Setting: Thirty-six children’s hospitals affiliated with the Child Health Corporation of America.

Synopsis: The Pediatric Health Information (PHIS) database was sampled for children younger than 18 years of age with an ICD-9-CM code of HSP and discharge from a hospital that submitted appropriate data from 2000 to 2007. Only index admissions were included, and children with coexisting rheumatic conditions were excluded, for a total of 1,988 subjects.

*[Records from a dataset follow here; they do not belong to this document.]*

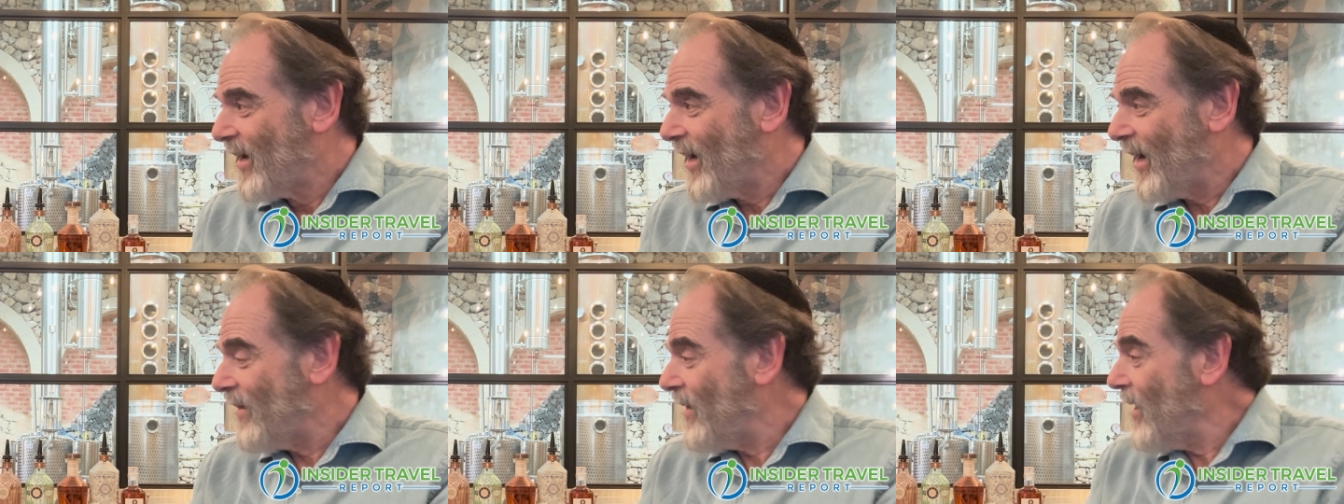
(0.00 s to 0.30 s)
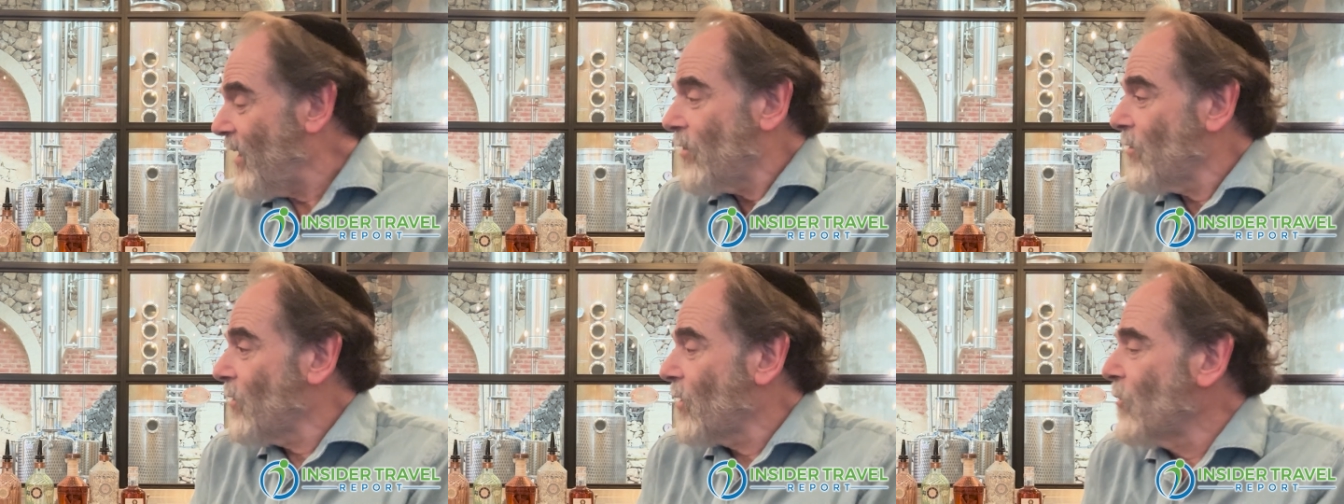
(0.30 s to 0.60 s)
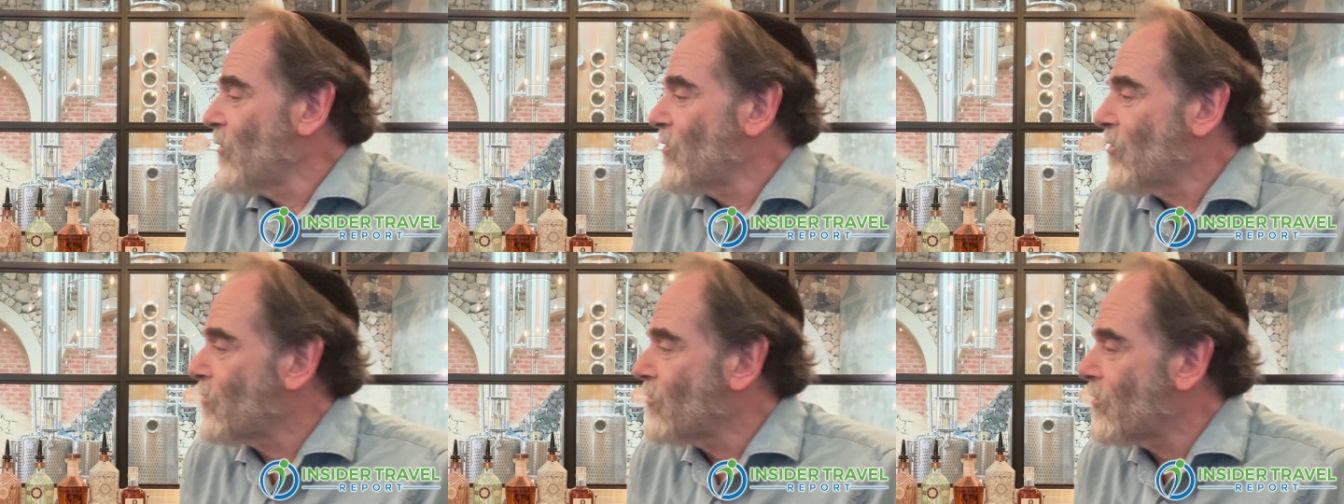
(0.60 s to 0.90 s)
And they thought it
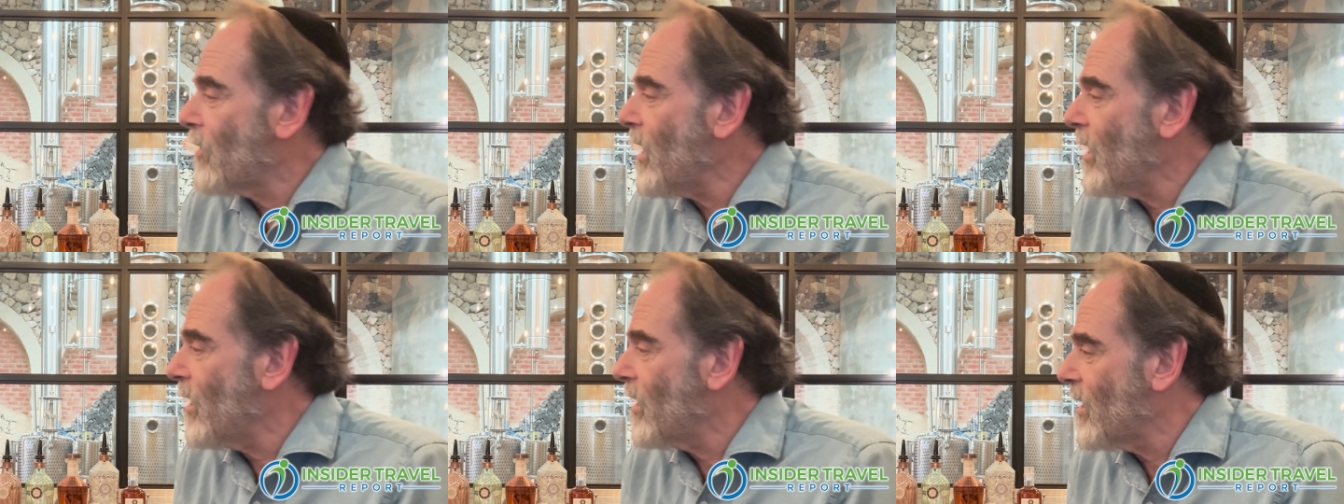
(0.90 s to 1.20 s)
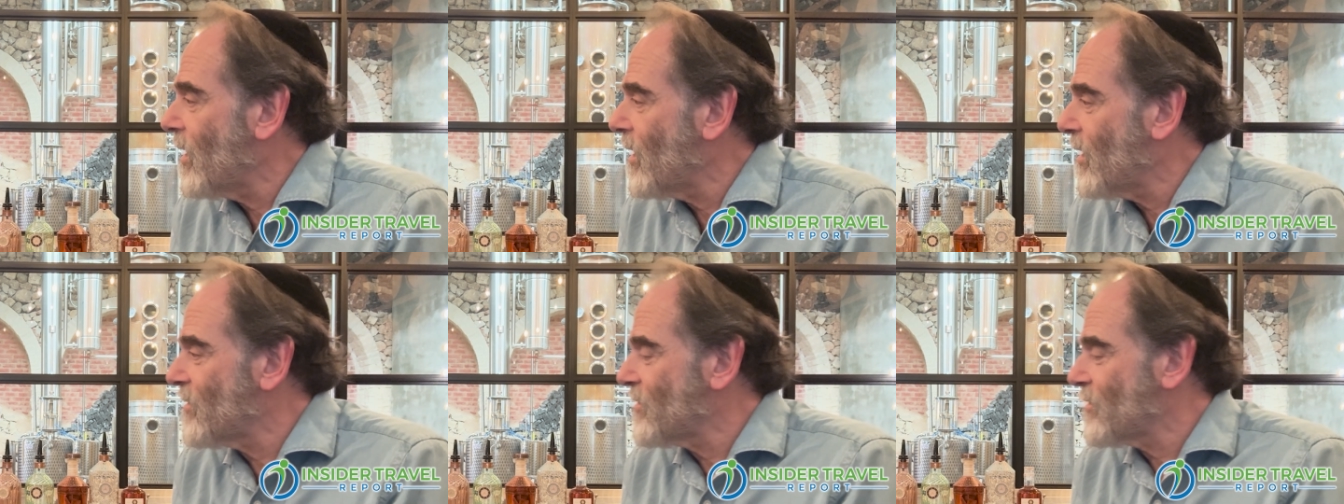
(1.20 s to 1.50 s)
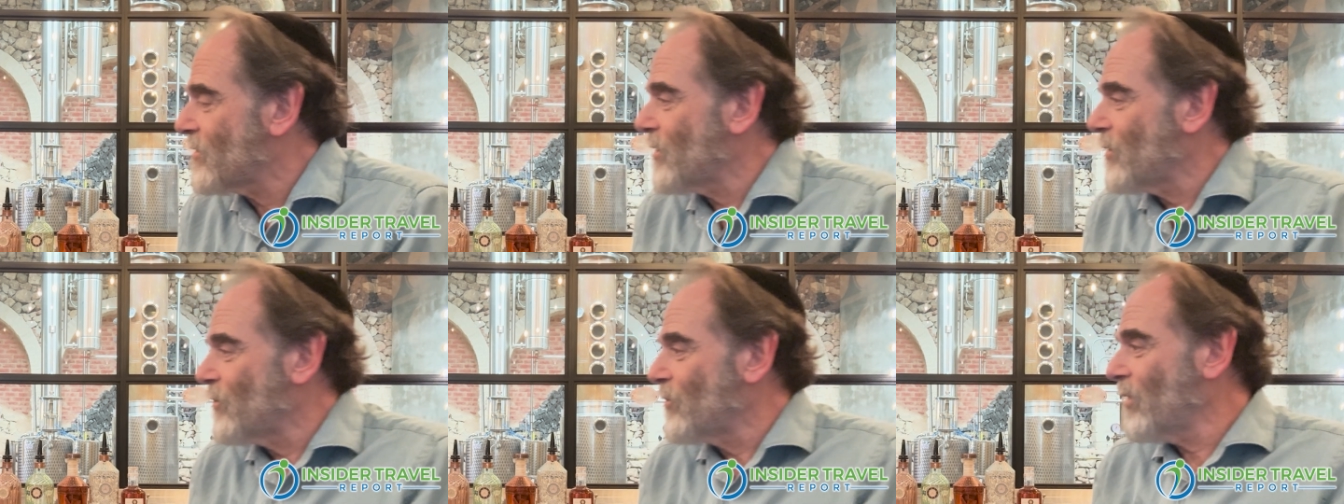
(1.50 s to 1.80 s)
was great. They
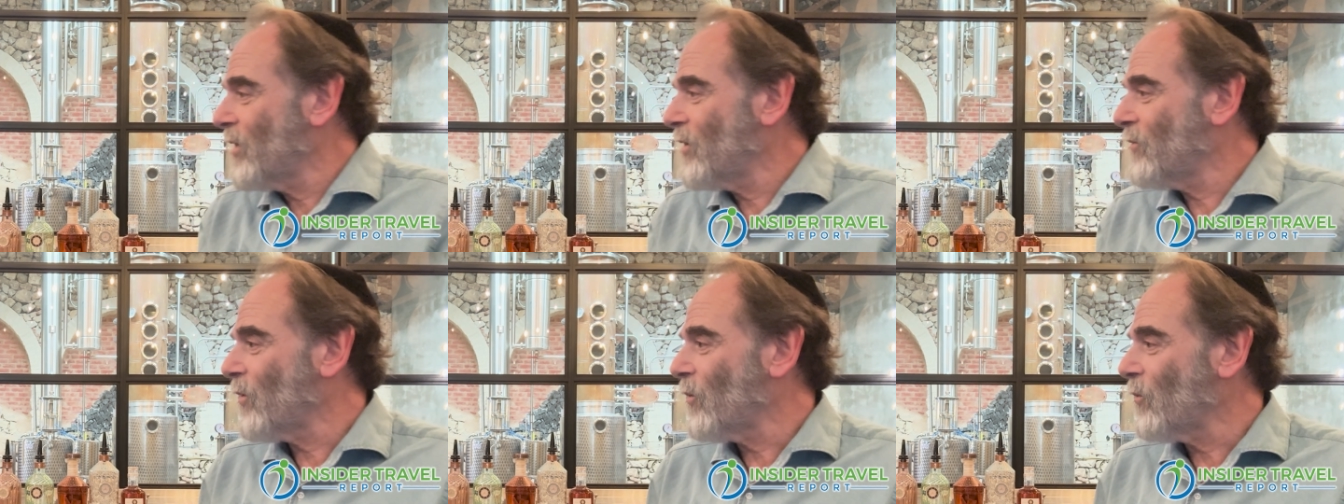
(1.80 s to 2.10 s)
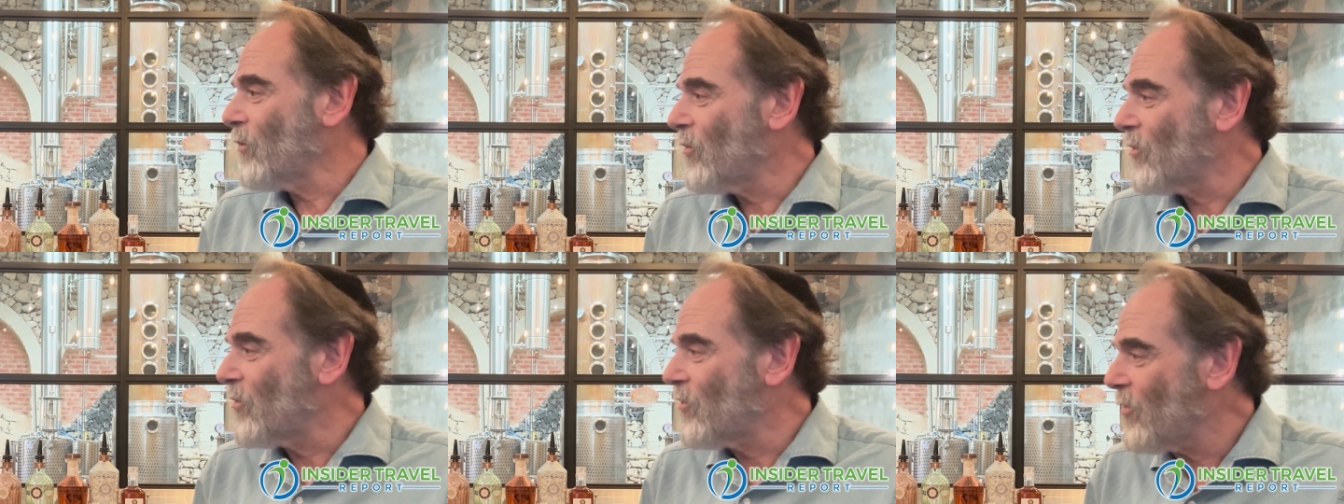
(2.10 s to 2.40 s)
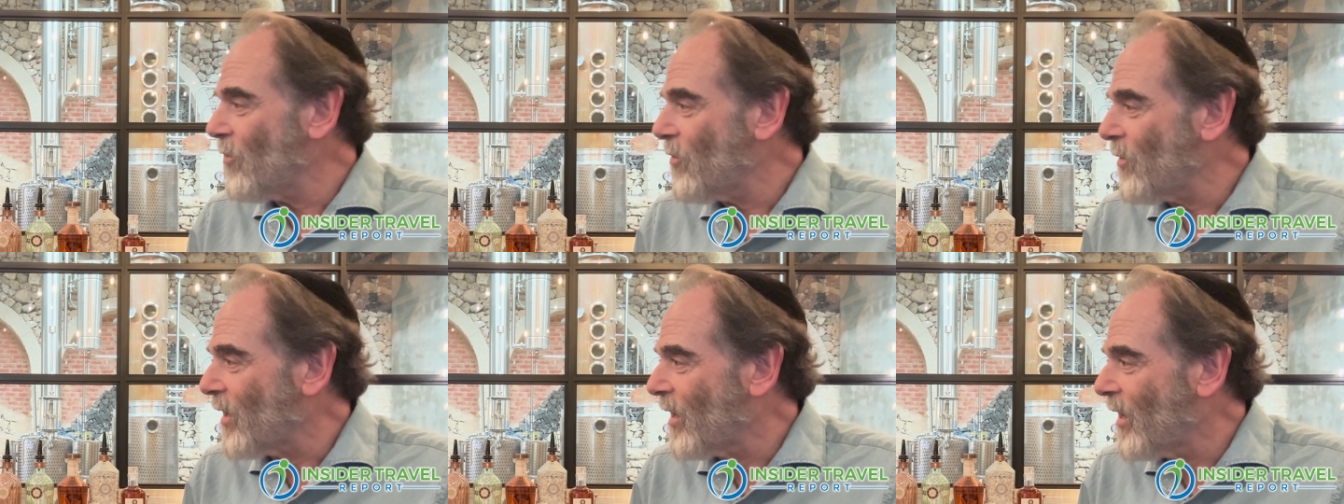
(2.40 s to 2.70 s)
just couldn't believe what we were
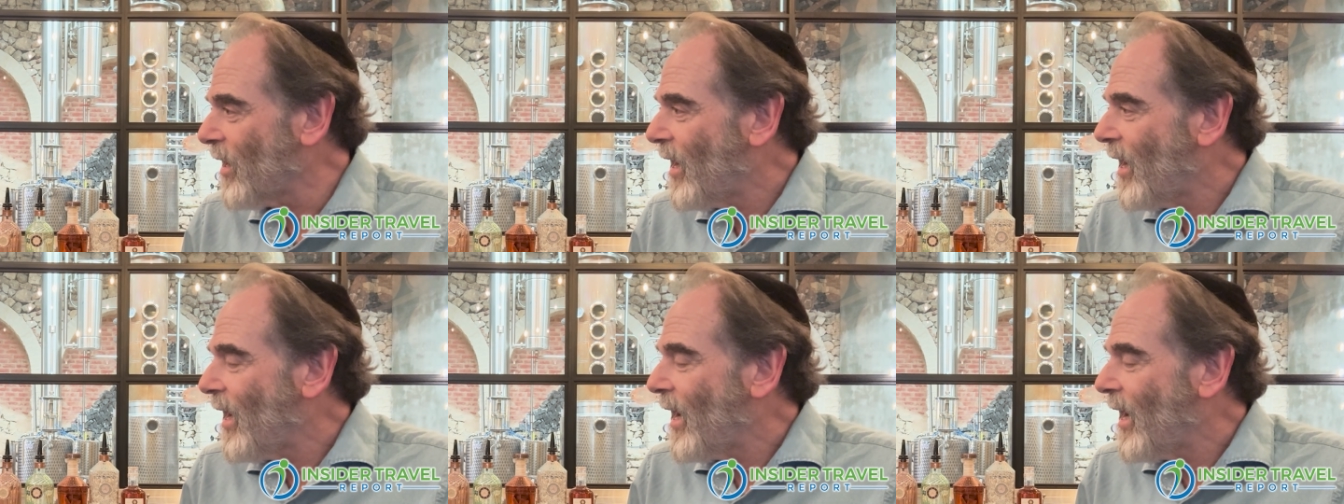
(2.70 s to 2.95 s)
doing.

Logistic regression analysis was used to examine the effects of patient-level standardization on hospital-level rates of therapy and the degree to which variation across hospitals occurred beyond what would be expected after standardization.

Hospital-level variation in medication use was significant (P<0.001) for corticosteroids, opiates, and nonsteroidal anti-inflammatory drugs (NSAIDs), even after adjustment for severity and age at presentation.

Although variation in management is not surprising, the significant degree to which this occurred at the hospital level suggests that local institutional culture plays a dominant role in decision-making. The use of the PHIS database allows for analysis of a large population that would be otherwise difficult to study. However, significant numbers of HSP patients do not require hospitalization, and the study results might substantially over- or underestimate practice patterns. Collaborative efforts to better define optimal management of HSP are needed.

Bottom line: A significant degree of hospital-level variation exists in the inpatient management of HSP.

Citation: Weiss PF, Klink AJ, Hexem K, et al. Variation in inpatient therapy and diagnostic evaluation of children with henoch schönlein purpura. J Pediatr. 2009;155(6):812-818.e1.